Sidebar: When I first got to LA, I was sitting in a little café on Santa Monica Boulevard eating frozen yoghurt with my friend Sheila Kay (BIBing, sorry) when this girl walked up to me and said, “Aren’t you Suzy Soro?”
“I know all your jokes!”
“Oh yeah?” How could she know my jokes? Not to mention recognize me. I had just moved to Hollywood and hadn’t done more than one or two TV shows. Shows like Caroline’s Comedy Hour that three people watched.
“I take standup classes with Judy Brown and she makes us choose a comic we like and then we do their routines in class.” This girl had chosen me. I guess Judy Brown was one of the three people watching Caroline’s Comedy Hour.

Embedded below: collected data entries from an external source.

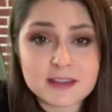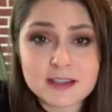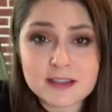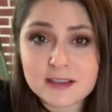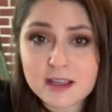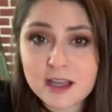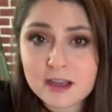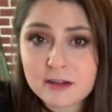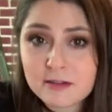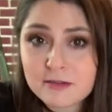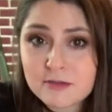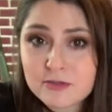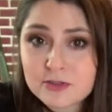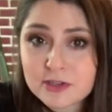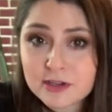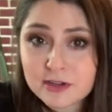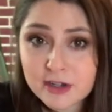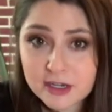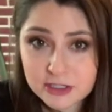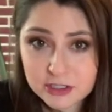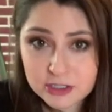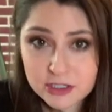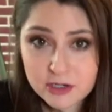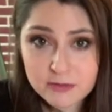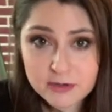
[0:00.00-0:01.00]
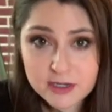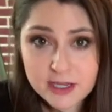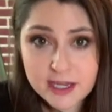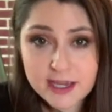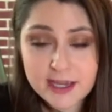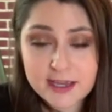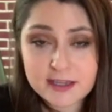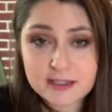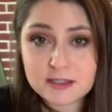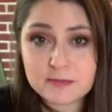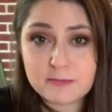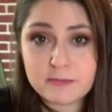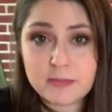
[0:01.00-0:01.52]
that I was going to
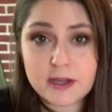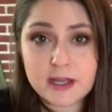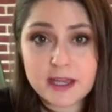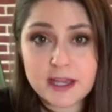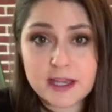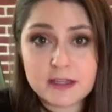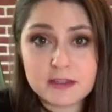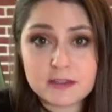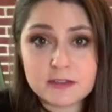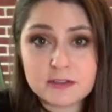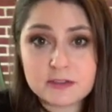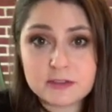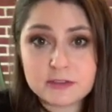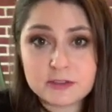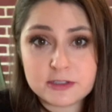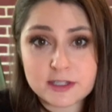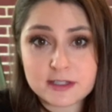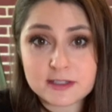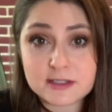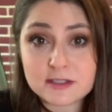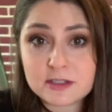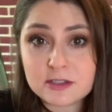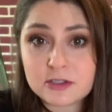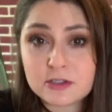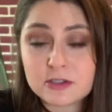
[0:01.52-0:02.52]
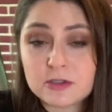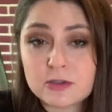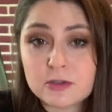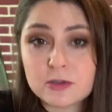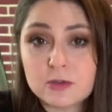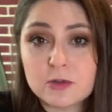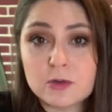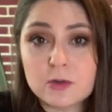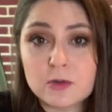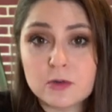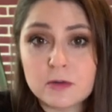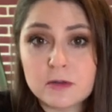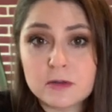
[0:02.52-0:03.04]
showcase, but just
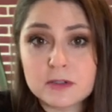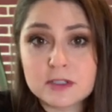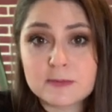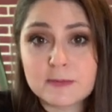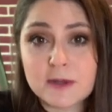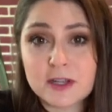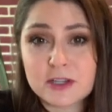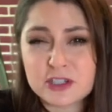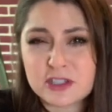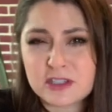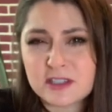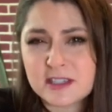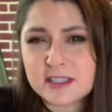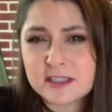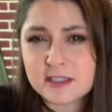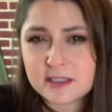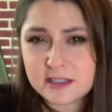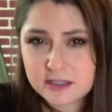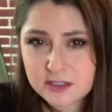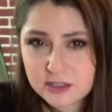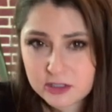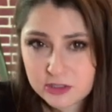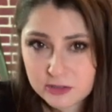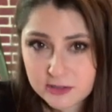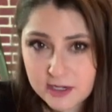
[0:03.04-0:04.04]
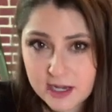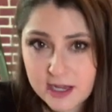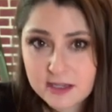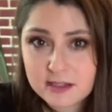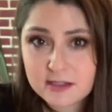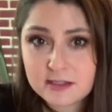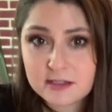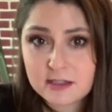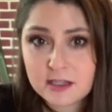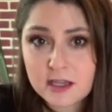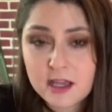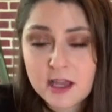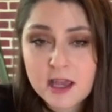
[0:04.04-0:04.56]
to especially
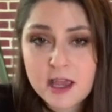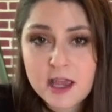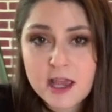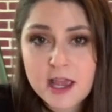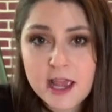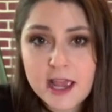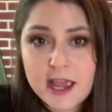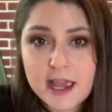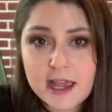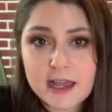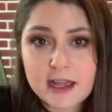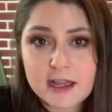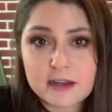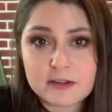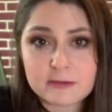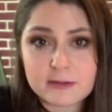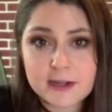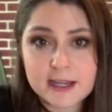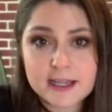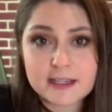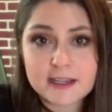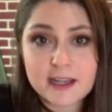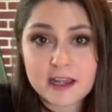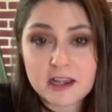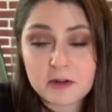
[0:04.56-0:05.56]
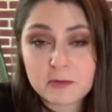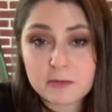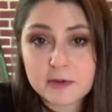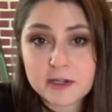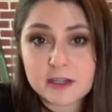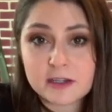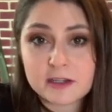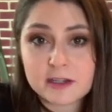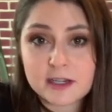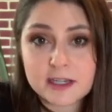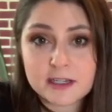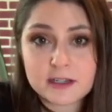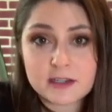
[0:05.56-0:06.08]
de-stress. And right now
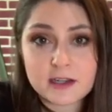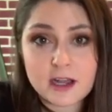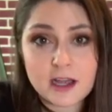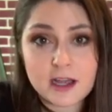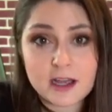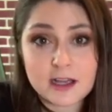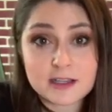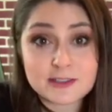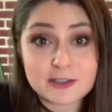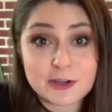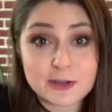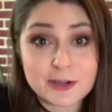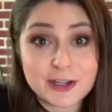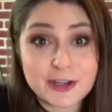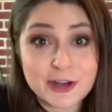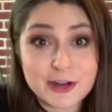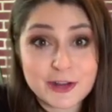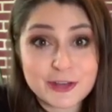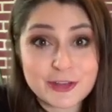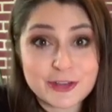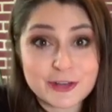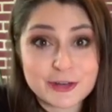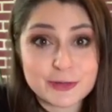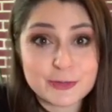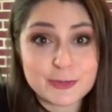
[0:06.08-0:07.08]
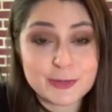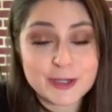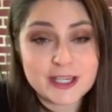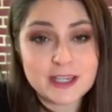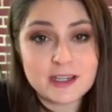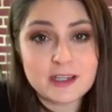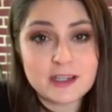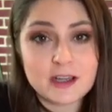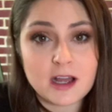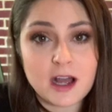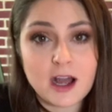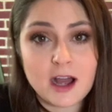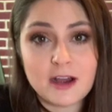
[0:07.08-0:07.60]
we are in starting our third
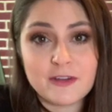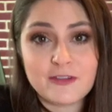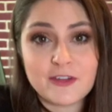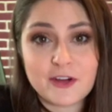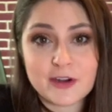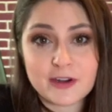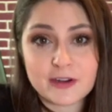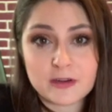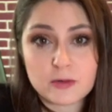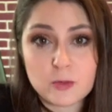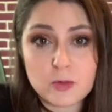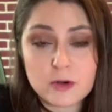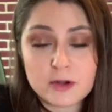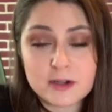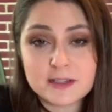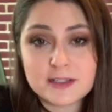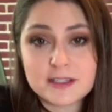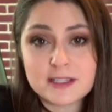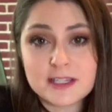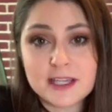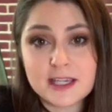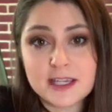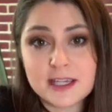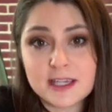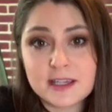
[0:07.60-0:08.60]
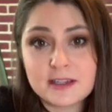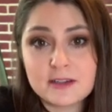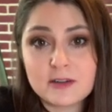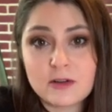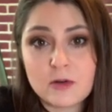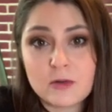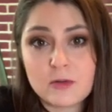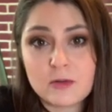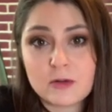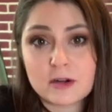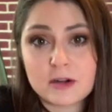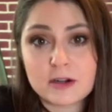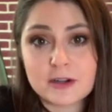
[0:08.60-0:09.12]
week of our quarantine,
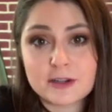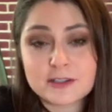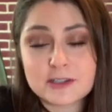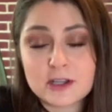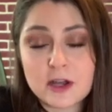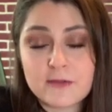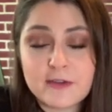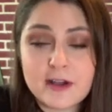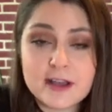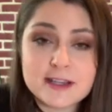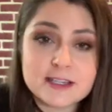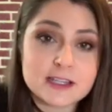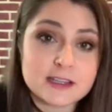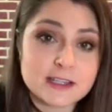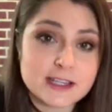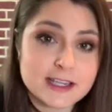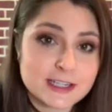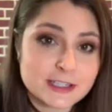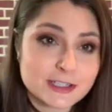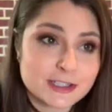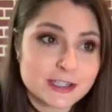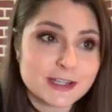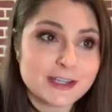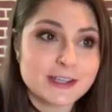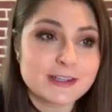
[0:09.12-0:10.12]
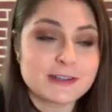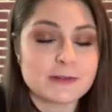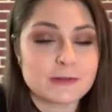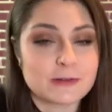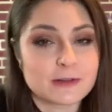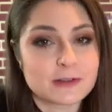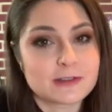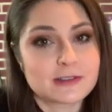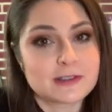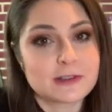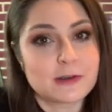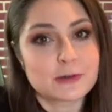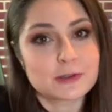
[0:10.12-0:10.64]
or self-isolation,
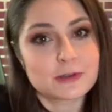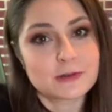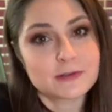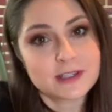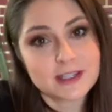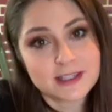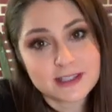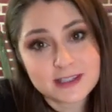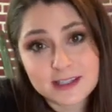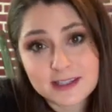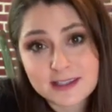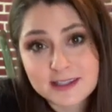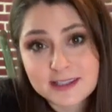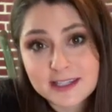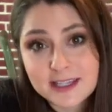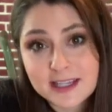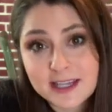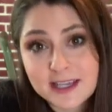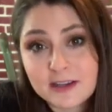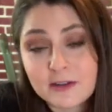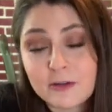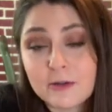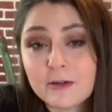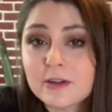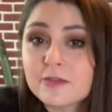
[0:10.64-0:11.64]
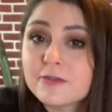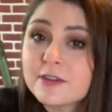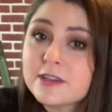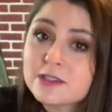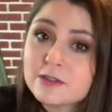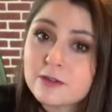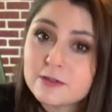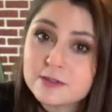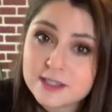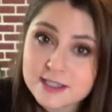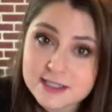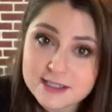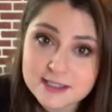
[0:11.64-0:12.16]
or social distancing, or
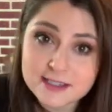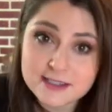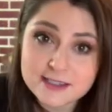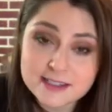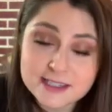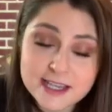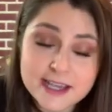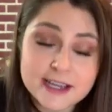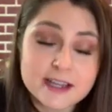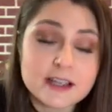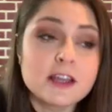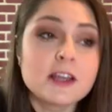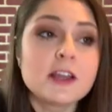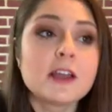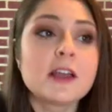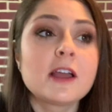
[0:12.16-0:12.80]
physical distancing.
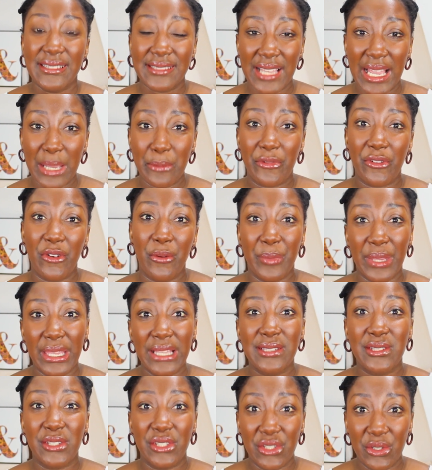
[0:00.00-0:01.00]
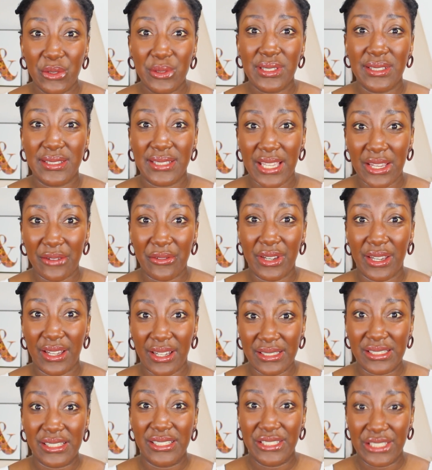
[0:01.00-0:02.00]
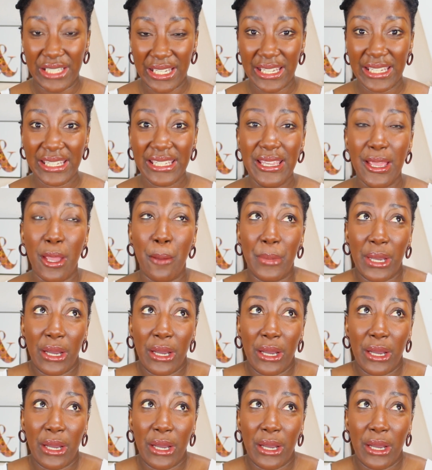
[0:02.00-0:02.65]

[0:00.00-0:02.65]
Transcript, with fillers: time for me to use it every other day.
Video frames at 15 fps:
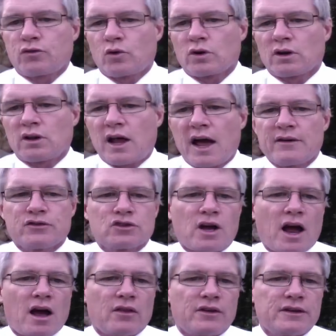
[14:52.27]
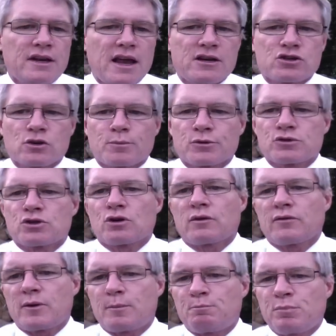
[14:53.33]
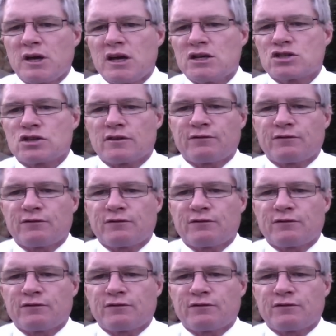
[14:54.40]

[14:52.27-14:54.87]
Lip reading: Florida lifestyle, the nature preserve, the beach, the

When I wrote for a website here in L.A., I asked my lawyer to amend the one-sided contract the editor required me to sign. It didn’t allow me to keep either the content or the name of my column. It also demanded a five year no-compete clause. And in other news from the planet I Don’t Think So my attorney couldn’t take the case because he wasn’t familiar with Intellectual Property Law. He referred me to an IP attorney. These lawyers are in big demand because of the Internet and all the stealing and copyright infringement. Meanwhile, I just purloined Ronnie’s joke off a website and reprinted the AP article without permission. Apparently, I’m part of the problem. End of chat.

Leno, Others Sue Over Joke Book

The "Tonight Show" host and NBC Studios have sued humor editor Judy Brown and her publishers in U.S. District Court, claiming that her collection of joke books has profited from material filched from his standup routines. Leno and other comics, including Rita Rudner, are seeking unspecified damages and a permanent injunction against Brown's 19 books - mainly compilations of jokes by comedians including Ellen DeGeneres, Joan Rivers and Jerry Seinfeld, according to the lawsuit. "Her books credit the comedians who wrote the jokes, which only serves to make the copyright violations more egregious: The books sell precisely because they include jokes by famous comedians," the lawsuit claims. "Ms. Brown has even sent representatives to comedy clubs to record comedians' routines, so she can then copy the jokes into her books and profit from the original comedic works of others," according to the lawsuit. Brown's books include "The Funny Pages," "Funny You Should Know That" and "Joke Stew."

Spokeswoman Kathy Hilliard of Andrews McMeel Publishing, one of the publishers named in the lawsuit, declined to comment Thursday. She also declined to comment when asked how Brown could be contacted. Messages left at the offices of two other defendants, Sterling Publishing Co. Inc. and Rowman & Littlefield Inc., were not immediately returned. The lawsuit, filed Wednesday, says the plaintiffs contacted Brown and Andrews McMeel Publishing during the summer to request that they stop publication of any past and future "infringing works." "We never heard back from her," said Theodore Boutrous Jr., attorney for the plaintiffs. "We think there's a very important principle at stake: protecting intellectual property of the comedians," Boutrous said. "These jokes are products of a very careful choice of words." The other plaintiffs are comics Jimmy Brogan and Diane Nichols, and Sue Pascoe, wife of the late comedian Ronnie Shakes.

Copyright 2006 The Associated Press. The information contained in the AP news report may not be published, broadcast, rewritten or otherwise distributed without the prior written authority of The Associated Press.


  1. Wow, she gives vultures a bad name.

    You know, I think I used my five minutes MONTHS ago. Yet I keep talking.